### Your assignment
This exercise calls for retyping every line below exactly, with the images omitted.

Excerpts from a dataset

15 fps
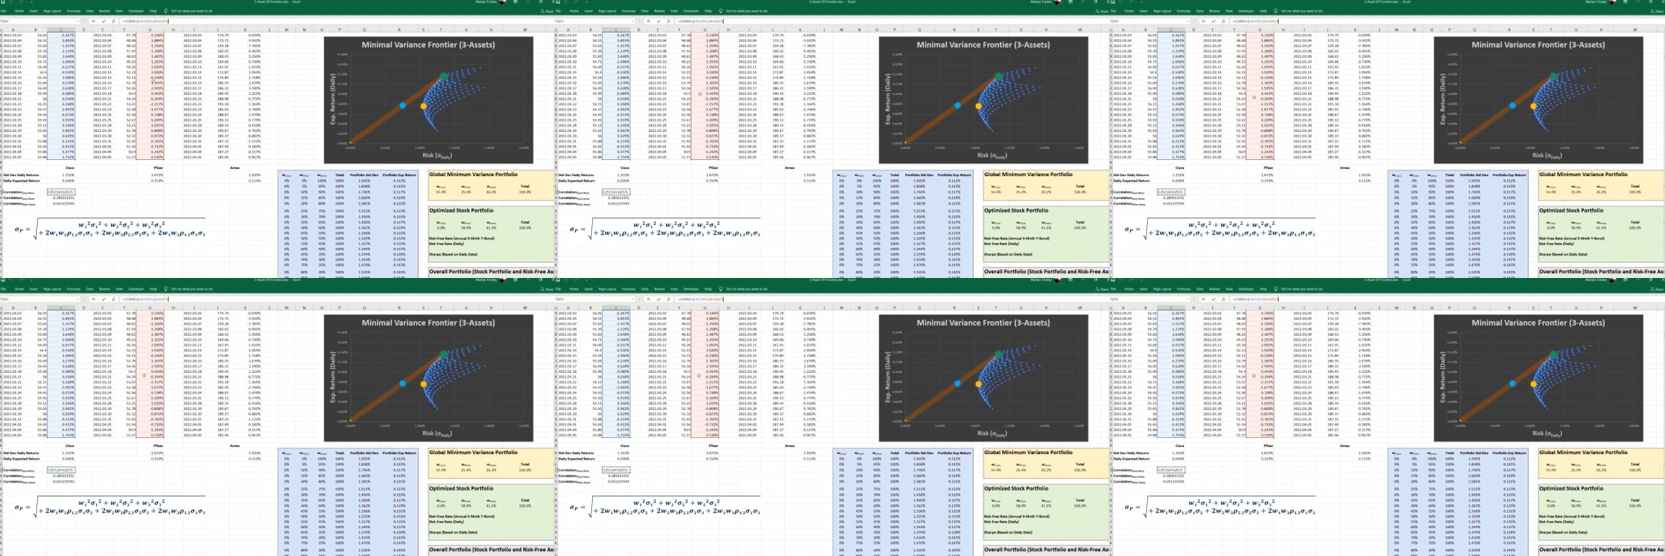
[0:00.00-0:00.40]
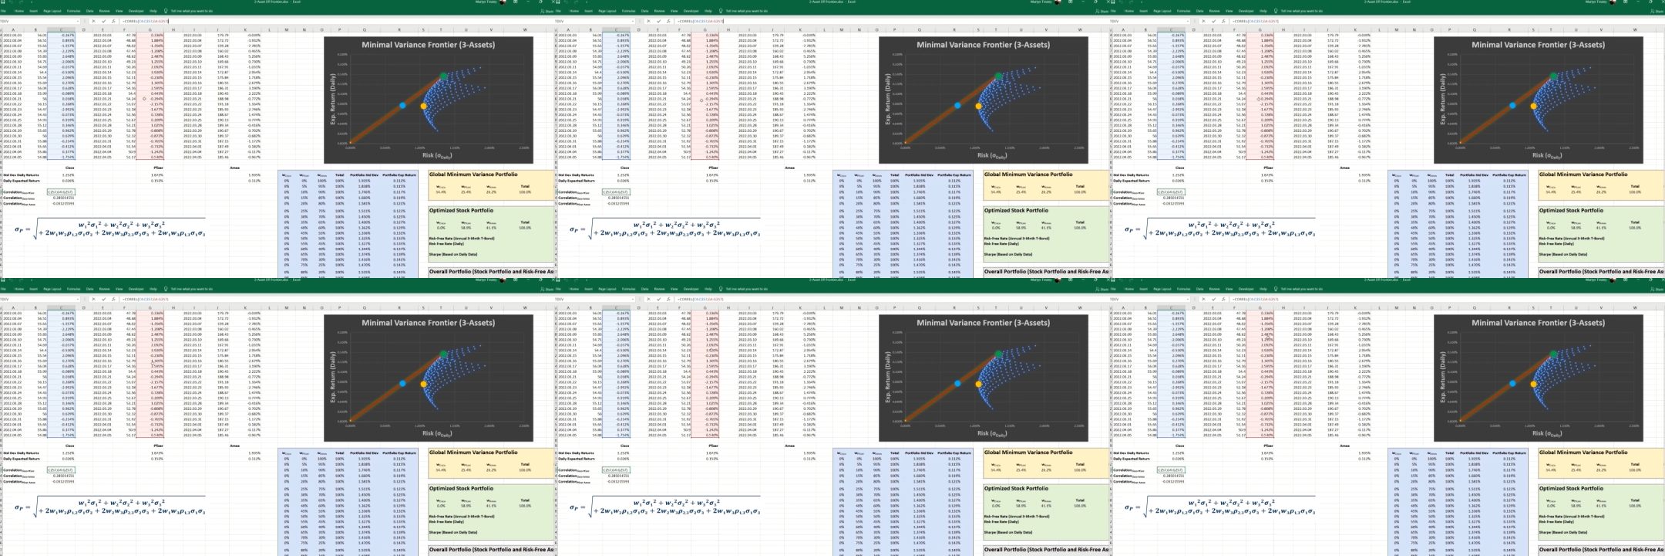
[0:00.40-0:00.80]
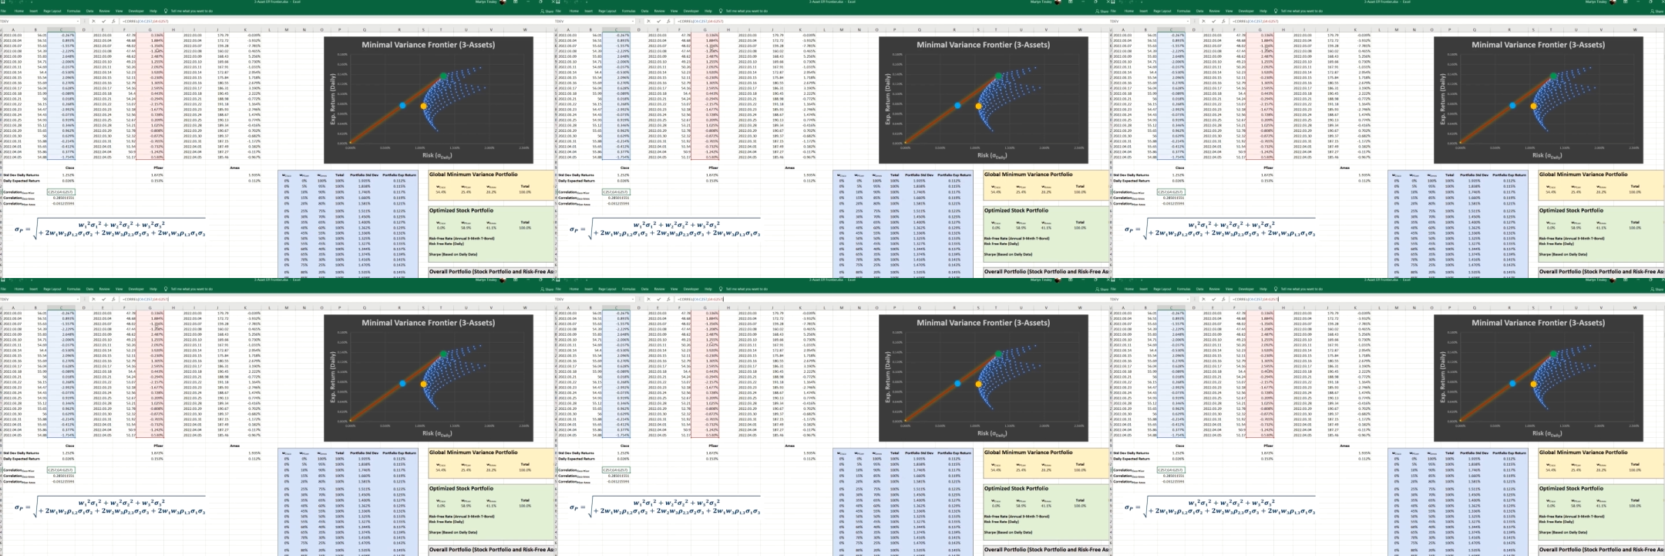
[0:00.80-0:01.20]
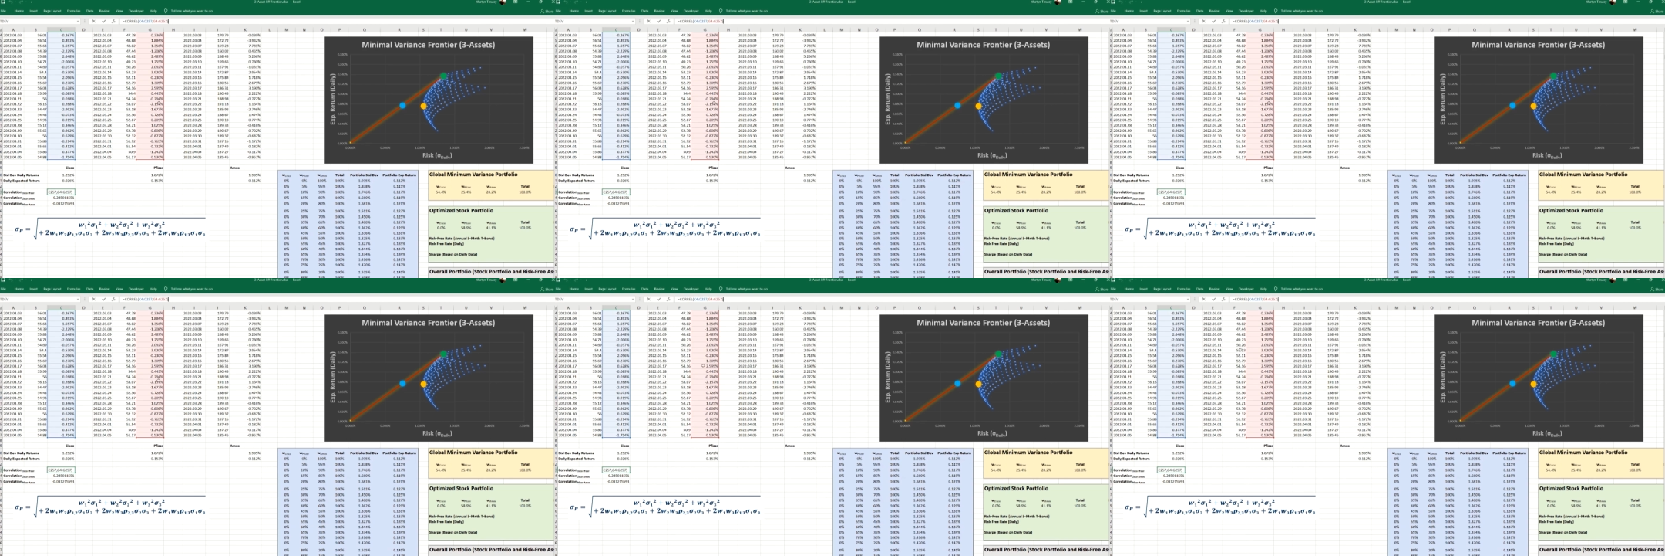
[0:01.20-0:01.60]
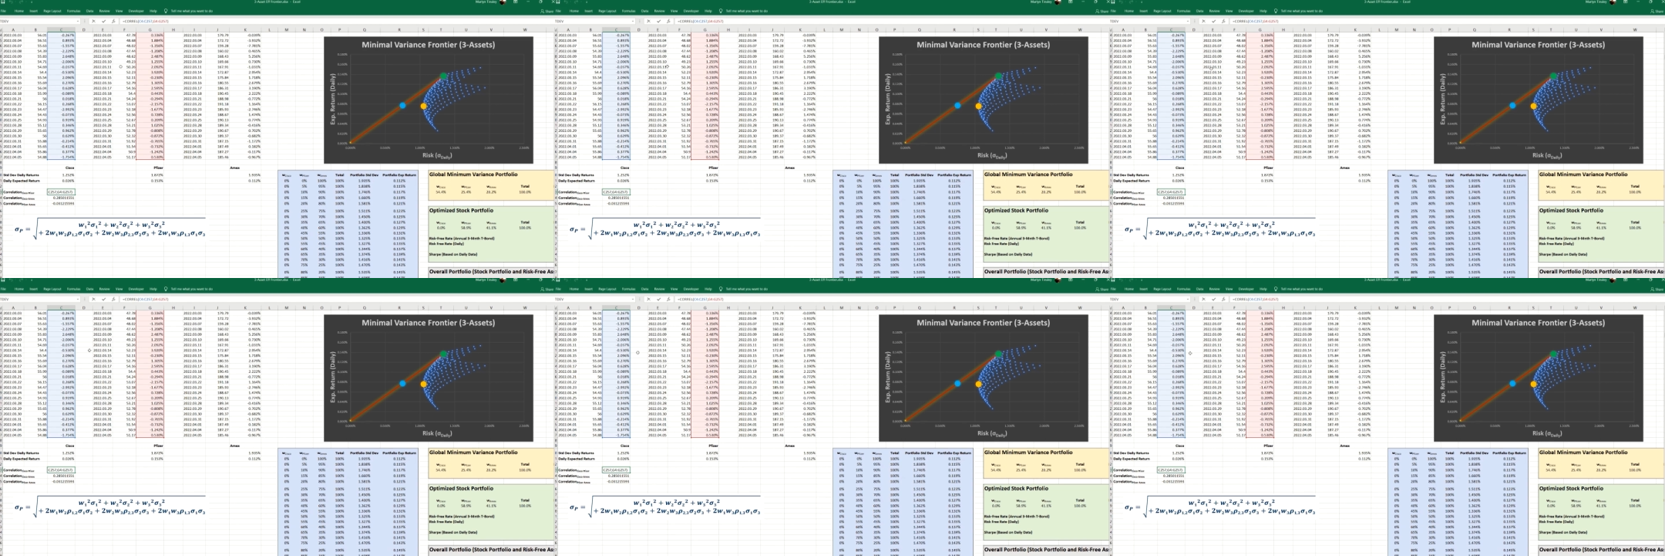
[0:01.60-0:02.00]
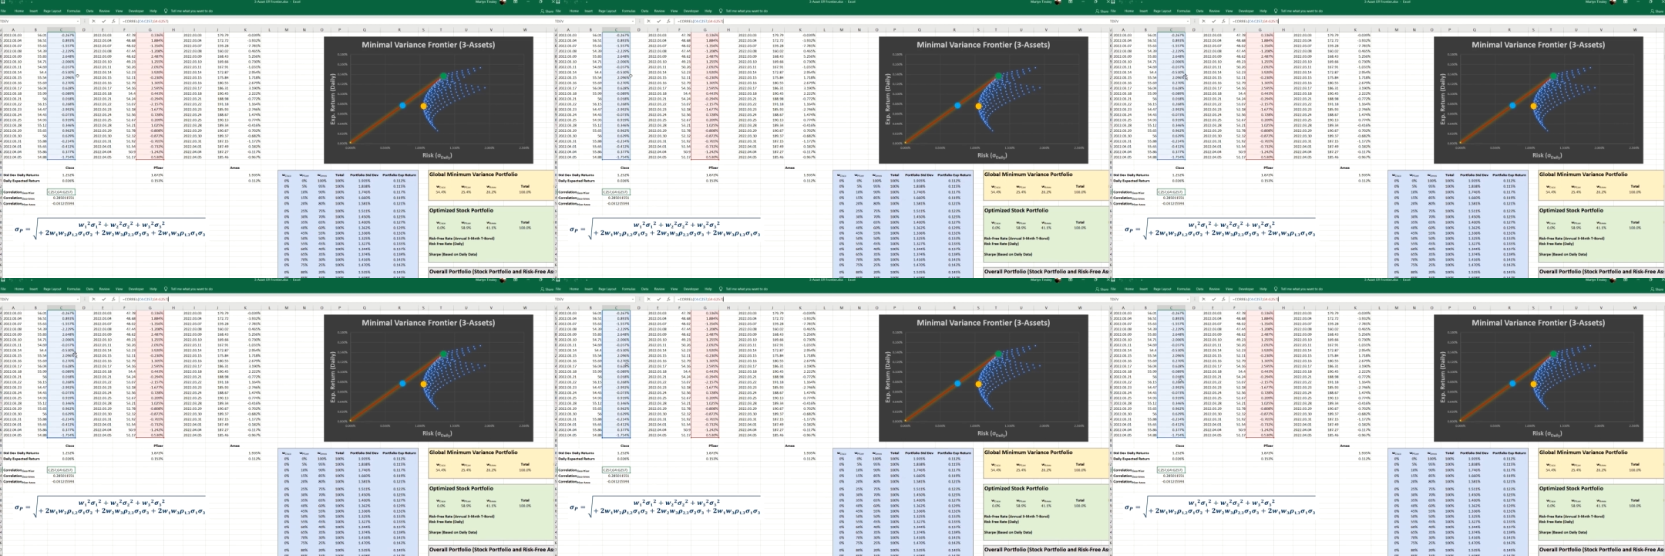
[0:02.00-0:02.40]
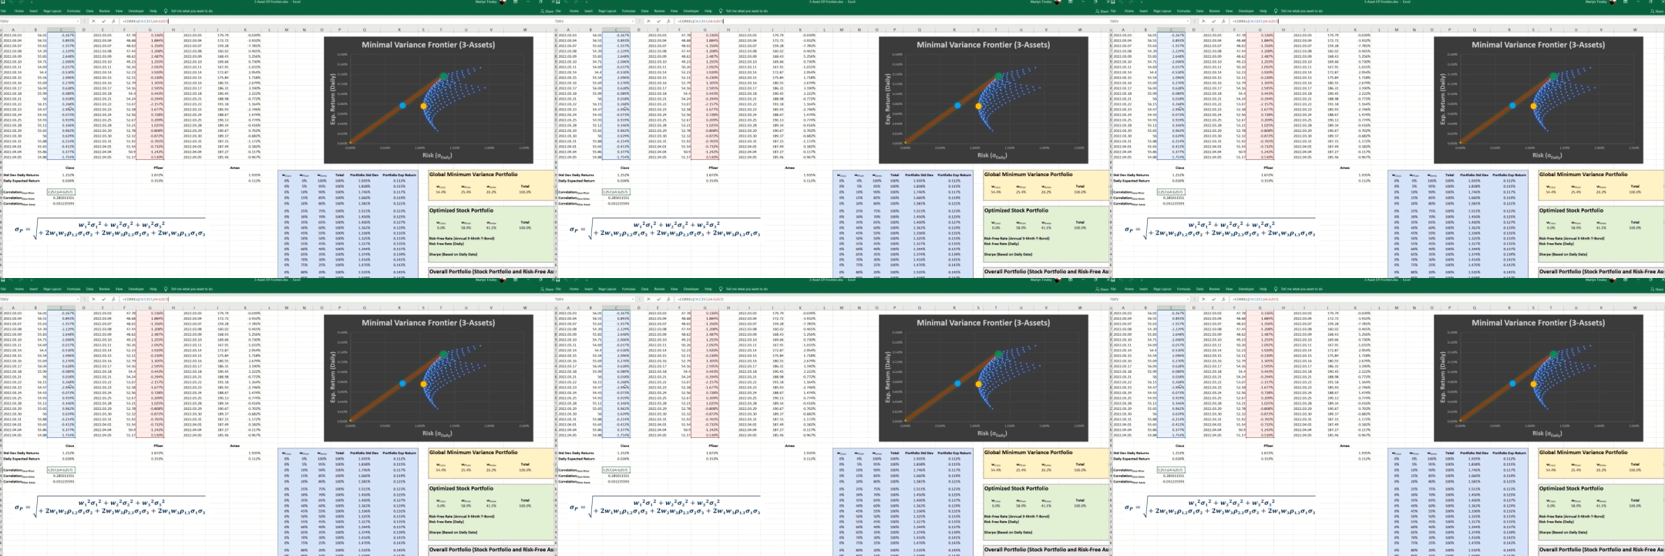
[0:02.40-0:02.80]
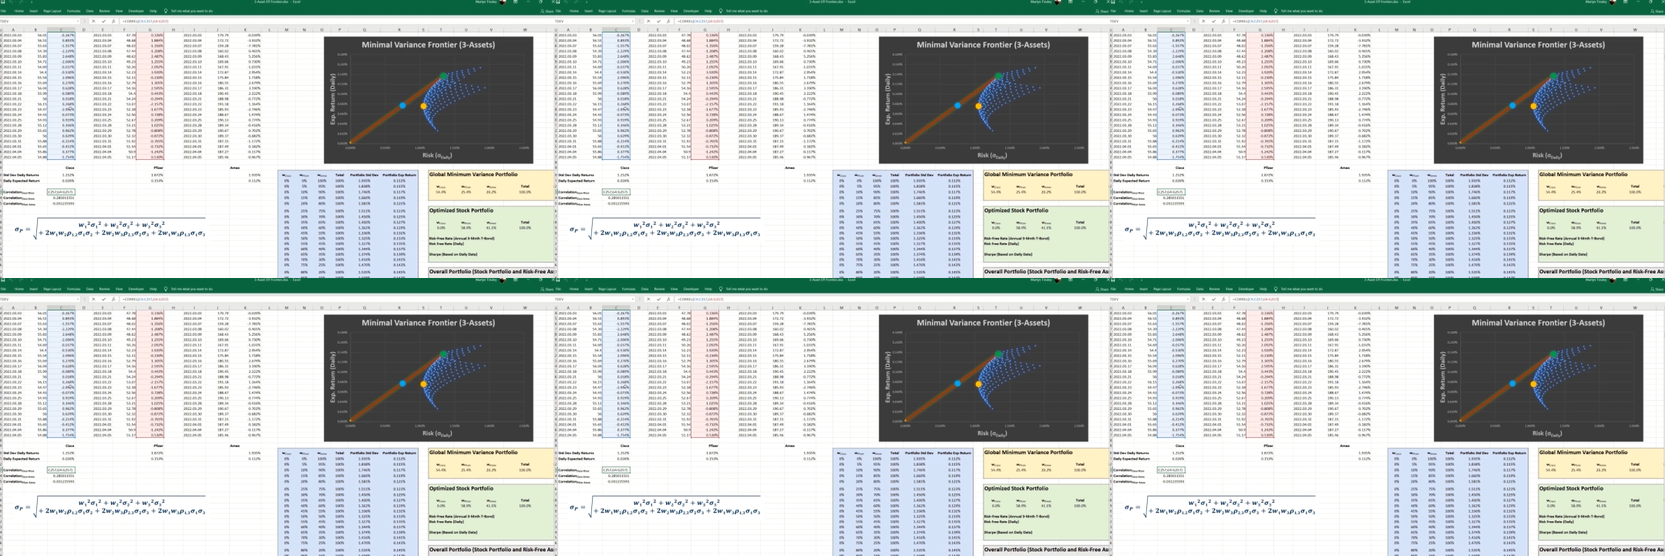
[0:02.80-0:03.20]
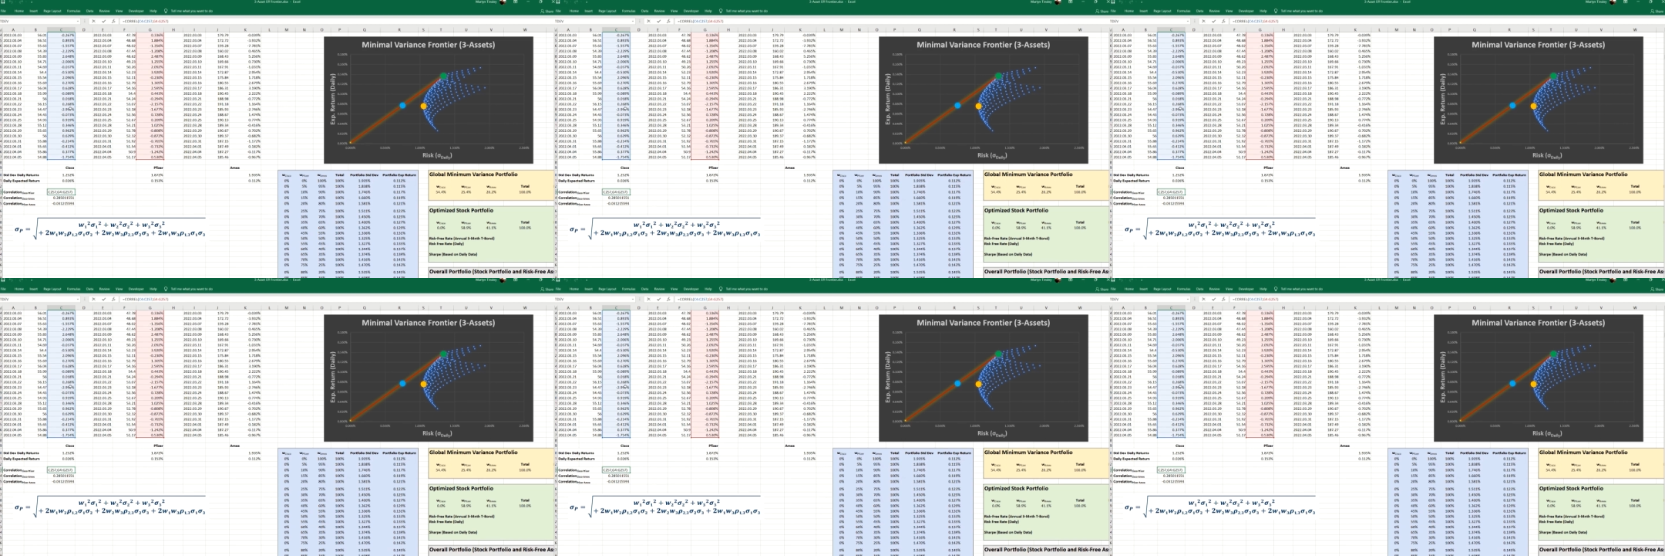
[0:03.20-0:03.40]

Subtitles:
(no speaker visible)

### Response to this exercise
15 fps
[0:00.00-0:00.40]
[0:00.40-0:00.80]
[0:00.80-0:01.20]
[0:01.20-0:01.60]
[0:01.60-0:02.00]
[0:02.00-0:02.40]
[0:02.40-0:02.80]
[0:02.80-0:03.20]
[0:03.20-0:03.40]

Subtitles:
(no speaker visible)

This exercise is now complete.